::: Data extracts
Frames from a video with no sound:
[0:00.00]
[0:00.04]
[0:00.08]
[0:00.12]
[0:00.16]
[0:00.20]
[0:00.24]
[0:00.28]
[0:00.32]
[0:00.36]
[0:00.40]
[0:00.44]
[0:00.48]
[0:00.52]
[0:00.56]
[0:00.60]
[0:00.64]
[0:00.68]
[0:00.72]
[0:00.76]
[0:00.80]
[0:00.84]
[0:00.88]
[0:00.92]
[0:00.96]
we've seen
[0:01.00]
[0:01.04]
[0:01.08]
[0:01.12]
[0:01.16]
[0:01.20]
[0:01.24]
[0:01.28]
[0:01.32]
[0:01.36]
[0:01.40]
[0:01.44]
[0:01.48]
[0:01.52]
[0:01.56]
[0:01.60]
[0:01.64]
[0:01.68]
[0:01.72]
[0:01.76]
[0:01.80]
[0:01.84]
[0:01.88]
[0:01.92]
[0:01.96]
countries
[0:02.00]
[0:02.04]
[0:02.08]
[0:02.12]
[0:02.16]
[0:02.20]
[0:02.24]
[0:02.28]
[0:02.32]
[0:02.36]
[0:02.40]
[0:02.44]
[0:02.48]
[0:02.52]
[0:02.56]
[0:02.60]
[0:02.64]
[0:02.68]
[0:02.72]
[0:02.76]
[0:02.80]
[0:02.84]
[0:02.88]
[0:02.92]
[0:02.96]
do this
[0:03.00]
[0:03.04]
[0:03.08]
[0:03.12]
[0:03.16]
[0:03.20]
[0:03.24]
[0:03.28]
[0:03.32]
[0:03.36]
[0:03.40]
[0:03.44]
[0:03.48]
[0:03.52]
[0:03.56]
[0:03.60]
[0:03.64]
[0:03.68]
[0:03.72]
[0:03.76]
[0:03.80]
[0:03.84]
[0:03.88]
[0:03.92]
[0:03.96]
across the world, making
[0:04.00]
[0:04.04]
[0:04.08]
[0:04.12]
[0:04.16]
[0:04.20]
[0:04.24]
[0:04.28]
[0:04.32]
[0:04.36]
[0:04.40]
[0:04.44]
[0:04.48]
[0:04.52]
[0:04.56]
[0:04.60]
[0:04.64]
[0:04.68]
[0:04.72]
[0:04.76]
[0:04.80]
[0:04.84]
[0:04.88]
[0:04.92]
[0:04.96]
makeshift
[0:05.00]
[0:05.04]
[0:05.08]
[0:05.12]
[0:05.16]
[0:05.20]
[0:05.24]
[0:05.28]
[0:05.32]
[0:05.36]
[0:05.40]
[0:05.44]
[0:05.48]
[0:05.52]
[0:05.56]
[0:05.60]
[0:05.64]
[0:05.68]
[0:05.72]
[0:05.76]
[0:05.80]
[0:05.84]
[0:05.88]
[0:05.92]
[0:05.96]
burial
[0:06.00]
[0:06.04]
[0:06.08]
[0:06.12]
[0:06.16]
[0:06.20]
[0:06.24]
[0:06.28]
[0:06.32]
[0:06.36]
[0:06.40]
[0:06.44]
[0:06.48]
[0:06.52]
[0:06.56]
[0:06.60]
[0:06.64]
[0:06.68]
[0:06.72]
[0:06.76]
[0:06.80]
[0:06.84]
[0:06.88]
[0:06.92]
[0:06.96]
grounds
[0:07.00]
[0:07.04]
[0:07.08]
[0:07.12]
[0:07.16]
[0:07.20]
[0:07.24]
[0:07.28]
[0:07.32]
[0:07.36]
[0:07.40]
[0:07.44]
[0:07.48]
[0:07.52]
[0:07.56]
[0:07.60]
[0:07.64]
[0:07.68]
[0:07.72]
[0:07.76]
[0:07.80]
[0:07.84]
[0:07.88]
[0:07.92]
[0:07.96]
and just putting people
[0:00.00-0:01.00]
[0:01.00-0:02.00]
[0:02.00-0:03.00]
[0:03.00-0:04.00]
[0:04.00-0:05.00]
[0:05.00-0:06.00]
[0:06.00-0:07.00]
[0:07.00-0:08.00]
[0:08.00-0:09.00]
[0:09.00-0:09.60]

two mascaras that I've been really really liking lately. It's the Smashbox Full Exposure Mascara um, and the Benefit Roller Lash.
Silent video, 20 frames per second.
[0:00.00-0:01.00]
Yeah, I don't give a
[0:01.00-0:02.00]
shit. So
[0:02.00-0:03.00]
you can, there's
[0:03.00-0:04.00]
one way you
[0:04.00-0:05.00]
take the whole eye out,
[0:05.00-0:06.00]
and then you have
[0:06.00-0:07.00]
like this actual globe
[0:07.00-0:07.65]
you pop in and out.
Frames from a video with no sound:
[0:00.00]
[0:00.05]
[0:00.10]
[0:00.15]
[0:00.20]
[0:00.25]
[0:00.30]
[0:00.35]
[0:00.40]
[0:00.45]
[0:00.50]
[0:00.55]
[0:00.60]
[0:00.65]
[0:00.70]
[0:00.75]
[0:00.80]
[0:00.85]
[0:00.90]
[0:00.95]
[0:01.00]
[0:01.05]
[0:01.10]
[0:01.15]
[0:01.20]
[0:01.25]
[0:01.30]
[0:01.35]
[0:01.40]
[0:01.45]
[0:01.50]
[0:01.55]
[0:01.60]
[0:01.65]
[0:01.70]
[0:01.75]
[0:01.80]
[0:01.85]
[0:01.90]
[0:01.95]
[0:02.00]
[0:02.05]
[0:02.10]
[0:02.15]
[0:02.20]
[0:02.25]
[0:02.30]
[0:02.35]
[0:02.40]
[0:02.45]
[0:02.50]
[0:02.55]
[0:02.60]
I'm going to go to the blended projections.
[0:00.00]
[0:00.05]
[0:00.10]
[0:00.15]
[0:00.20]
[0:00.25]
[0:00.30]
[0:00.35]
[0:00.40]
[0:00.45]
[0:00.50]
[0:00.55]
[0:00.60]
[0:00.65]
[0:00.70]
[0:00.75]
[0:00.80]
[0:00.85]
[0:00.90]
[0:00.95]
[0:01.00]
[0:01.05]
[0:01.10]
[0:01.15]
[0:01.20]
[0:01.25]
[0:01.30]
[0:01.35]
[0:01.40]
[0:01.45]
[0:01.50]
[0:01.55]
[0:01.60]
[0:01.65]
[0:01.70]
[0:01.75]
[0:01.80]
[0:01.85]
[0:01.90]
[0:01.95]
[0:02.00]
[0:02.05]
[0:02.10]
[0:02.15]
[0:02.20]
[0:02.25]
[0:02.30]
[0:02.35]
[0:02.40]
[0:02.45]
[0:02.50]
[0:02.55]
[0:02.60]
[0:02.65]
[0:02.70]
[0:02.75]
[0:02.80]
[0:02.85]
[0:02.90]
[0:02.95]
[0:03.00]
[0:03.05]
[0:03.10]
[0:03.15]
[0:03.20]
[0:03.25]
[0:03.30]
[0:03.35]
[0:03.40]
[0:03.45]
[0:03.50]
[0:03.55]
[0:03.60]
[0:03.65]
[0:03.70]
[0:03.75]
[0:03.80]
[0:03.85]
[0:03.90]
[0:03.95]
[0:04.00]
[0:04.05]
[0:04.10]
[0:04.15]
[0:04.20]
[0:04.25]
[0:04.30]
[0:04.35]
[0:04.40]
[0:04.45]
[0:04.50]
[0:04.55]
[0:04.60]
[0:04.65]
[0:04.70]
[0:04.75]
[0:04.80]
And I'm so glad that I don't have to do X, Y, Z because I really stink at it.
::::::
What is being asked:
Exact retyping of all the entries is required.

Response:
Frames from a video with no sound:
[0:00.00]
[0:00.04]
[0:00.08]
[0:00.12]
[0:00.16]
[0:00.20]
[0:00.24]
[0:00.28]
[0:00.32]
[0:00.36]
[0:00.40]
[0:00.44]
[0:00.48]
[0:00.52]
[0:00.56]
[0:00.60]
[0:00.64]
[0:00.68]
[0:00.72]
[0:00.76]
[0:00.80]
[0:00.84]
[0:00.88]
[0:00.92]
[0:00.96]
we've seen
[0:01.00]
[0:01.04]
[0:01.08]
[0:01.12]
[0:01.16]
[0:01.20]
[0:01.24]
[0:01.28]
[0:01.32]
[0:01.36]
[0:01.40]
[0:01.44]
[0:01.48]
[0:01.52]
[0:01.56]
[0:01.60]
[0:01.64]
[0:01.68]
[0:01.72]
[0:01.76]
[0:01.80]
[0:01.84]
[0:01.88]
[0:01.92]
[0:01.96]
countries
[0:02.00]
[0:02.04]
[0:02.08]
[0:02.12]
[0:02.16]
[0:02.20]
[0:02.24]
[0:02.28]
[0:02.32]
[0:02.36]
[0:02.40]
[0:02.44]
[0:02.48]
[0:02.52]
[0:02.56]
[0:02.60]
[0:02.64]
[0:02.68]
[0:02.72]
[0:02.76]
[0:02.80]
[0:02.84]
[0:02.88]
[0:02.92]
[0:02.96]
do this
[0:03.00]
[0:03.04]
[0:03.08]
[0:03.12]
[0:03.16]
[0:03.20]
[0:03.24]
[0:03.28]
[0:03.32]
[0:03.36]
[0:03.40]
[0:03.44]
[0:03.48]
[0:03.52]
[0:03.56]
[0:03.60]
[0:03.64]
[0:03.68]
[0:03.72]
[0:03.76]
[0:03.80]
[0:03.84]
[0:03.88]
[0:03.92]
[0:03.96]
across the world, making
[0:04.00]
[0:04.04]
[0:04.08]
[0:04.12]
[0:04.16]
[0:04.20]
[0:04.24]
[0:04.28]
[0:04.32]
[0:04.36]
[0:04.40]
[0:04.44]
[0:04.48]
[0:04.52]
[0:04.56]
[0:04.60]
[0:04.64]
[0:04.68]
[0:04.72]
[0:04.76]
[0:04.80]
[0:04.84]
[0:04.88]
[0:04.92]
[0:04.96]
makeshift
[0:05.00]
[0:05.04]
[0:05.08]
[0:05.12]
[0:05.16]
[0:05.20]
[0:05.24]
[0:05.28]
[0:05.32]
[0:05.36]
[0:05.40]
[0:05.44]
[0:05.48]
[0:05.52]
[0:05.56]
[0:05.60]
[0:05.64]
[0:05.68]
[0:05.72]
[0:05.76]
[0:05.80]
[0:05.84]
[0:05.88]
[0:05.92]
[0:05.96]
burial
[0:06.00]
[0:06.04]
[0:06.08]
[0:06.12]
[0:06.16]
[0:06.20]
[0:06.24]
[0:06.28]
[0:06.32]
[0:06.36]
[0:06.40]
[0:06.44]
[0:06.48]
[0:06.52]
[0:06.56]
[0:06.60]
[0:06.64]
[0:06.68]
[0:06.72]
[0:06.76]
[0:06.80]
[0:06.84]
[0:06.88]
[0:06.92]
[0:06.96]
grounds
[0:07.00]
[0:07.04]
[0:07.08]
[0:07.12]
[0:07.16]
[0:07.20]
[0:07.24]
[0:07.28]
[0:07.32]
[0:07.36]
[0:07.40]
[0:07.44]
[0:07.48]
[0:07.52]
[0:07.56]
[0:07.60]
[0:07.64]
[0:07.68]
[0:07.72]
[0:07.76]
[0:07.80]
[0:07.84]
[0:07.88]
[0:07.92]
[0:07.96]
and just putting people
[0:00.00-0:01.00]
[0:01.00-0:02.00]
[0:02.00-0:03.00]
[0:03.00-0:04.00]
[0:04.00-0:05.00]
[0:05.00-0:06.00]
[0:06.00-0:07.00]
[0:07.00-0:08.00]
[0:08.00-0:09.00]
[0:09.00-0:09.60]

two mascaras that I've been really really liking lately. It's the Smashbox Full Exposure Mascara um, and the Benefit Roller Lash.
Silent video, 20 frames per second.
[0:00.00-0:01.00]
Yeah, I don't give a
[0:01.00-0:02.00]
shit. So
[0:02.00-0:03.00]
you can, there's
[0:03.00-0:04.00]
one way you
[0:04.00-0:05.00]
take the whole eye out,
[0:05.00-0:06.00]
and then you have
[0:06.00-0:07.00]
like this actual globe
[0:07.00-0:07.65]
you pop in and out.
Frames from a video with no sound:
[0:00.00]
[0:00.05]
[0:00.10]
[0:00.15]
[0:00.20]
[0:00.25]
[0:00.30]
[0:00.35]
[0:00.40]
[0:00.45]
[0:00.50]
[0:00.55]
[0:00.60]
[0:00.65]
[0:00.70]
[0:00.75]
[0:00.80]
[0:00.85]
[0:00.90]
[0:00.95]
[0:01.00]
[0:01.05]
[0:01.10]
[0:01.15]
[0:01.20]
[0:01.25]
[0:01.30]
[0:01.35]
[0:01.40]
[0:01.45]
[0:01.50]
[0:01.55]
[0:01.60]
[0:01.65]
[0:01.70]
[0:01.75]
[0:01.80]
[0:01.85]
[0:01.90]
[0:01.95]
[0:02.00]
[0:02.05]
[0:02.10]
[0:02.15]
[0:02.20]
[0:02.25]
[0:02.30]
[0:02.35]
[0:02.40]
[0:02.45]
[0:02.50]
[0:02.55]
[0:02.60]
I'm going to go to the blended projections.
[0:00.00]
[0:00.05]
[0:00.10]
[0:00.15]
[0:00.20]
[0:00.25]
[0:00.30]
[0:00.35]
[0:00.40]
[0:00.45]
[0:00.50]
[0:00.55]
[0:00.60]
[0:00.65]
[0:00.70]
[0:00.75]
[0:00.80]
[0:00.85]
[0:00.90]
[0:00.95]
[0:01.00]
[0:01.05]
[0:01.10]
[0:01.15]
[0:01.20]
[0:01.25]
[0:01.30]
[0:01.35]
[0:01.40]
[0:01.45]
[0:01.50]
[0:01.55]
[0:01.60]
[0:01.65]
[0:01.70]
[0:01.75]
[0:01.80]
[0:01.85]
[0:01.90]
[0:01.95]
[0:02.00]
[0:02.05]
[0:02.10]
[0:02.15]
[0:02.20]
[0:02.25]
[0:02.30]
[0:02.35]
[0:02.40]
[0:02.45]
[0:02.50]
[0:02.55]
[0:02.60]
[0:02.65]
[0:02.70]
[0:02.75]
[0:02.80]
[0:02.85]
[0:02.90]
[0:02.95]
[0:03.00]
[0:03.05]
[0:03.10]
[0:03.15]
[0:03.20]
[0:03.25]
[0:03.30]
[0:03.35]
[0:03.40]
[0:03.45]
[0:03.50]
[0:03.55]
[0:03.60]
[0:03.65]
[0:03.70]
[0:03.75]
[0:03.80]
[0:03.85]
[0:03.90]
[0:03.95]
[0:04.00]
[0:04.05]
[0:04.10]
[0:04.15]
[0:04.20]
[0:04.25]
[0:04.30]
[0:04.35]
[0:04.40]
[0:04.45]
[0:04.50]
[0:04.55]
[0:04.60]
[0:04.65]
[0:04.70]
[0:04.75]
[0:04.80]
And I'm so glad that I don't have to do X, Y, Z because I really stink at it.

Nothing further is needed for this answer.